Collected data
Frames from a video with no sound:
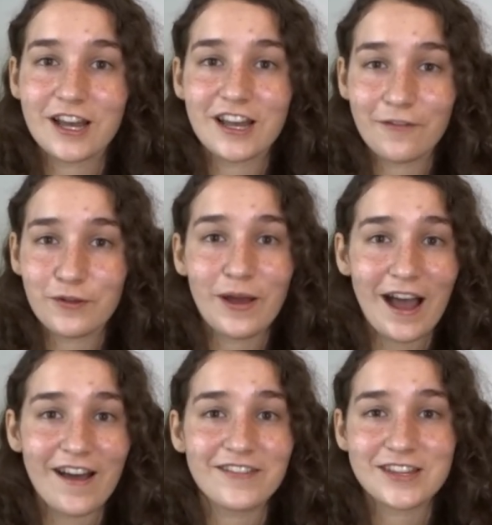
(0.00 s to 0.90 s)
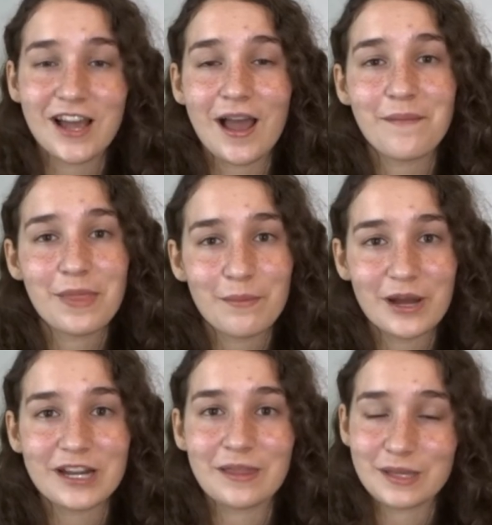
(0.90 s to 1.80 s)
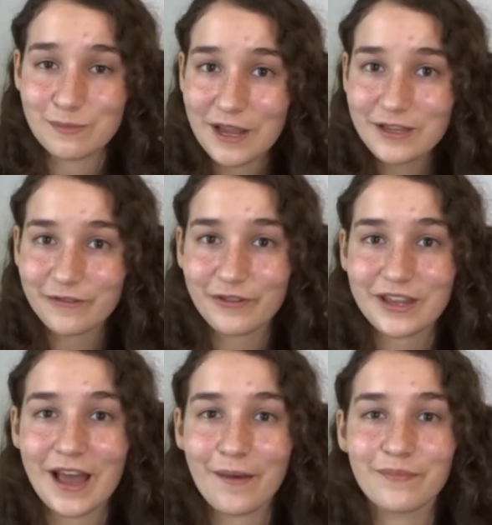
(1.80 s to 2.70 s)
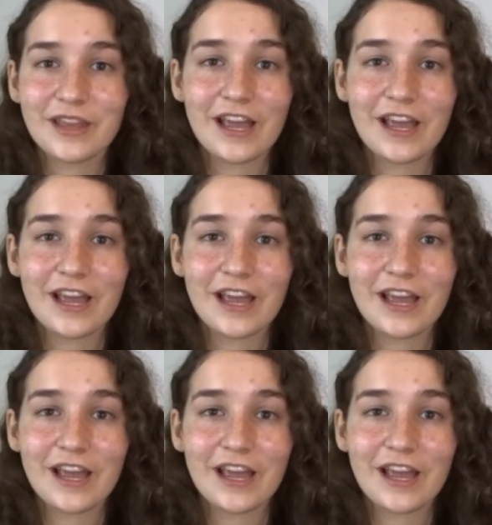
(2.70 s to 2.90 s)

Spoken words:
if you have the time and the money and the space for them.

PROBLEM STATEMENT |
Every line from the one containing "(0.00 s to 0.90 s)" through the end of the entries above is to be copied exactly; pictures are to be left out.

RESULT FOR THIS EXERCISE |
(0.00 s to 0.90 s)
(0.90 s to 1.80 s)
(1.80 s to 2.70 s)
(2.70 s to 2.90 s)

Spoken words:
if you have the time and the money and the space for them.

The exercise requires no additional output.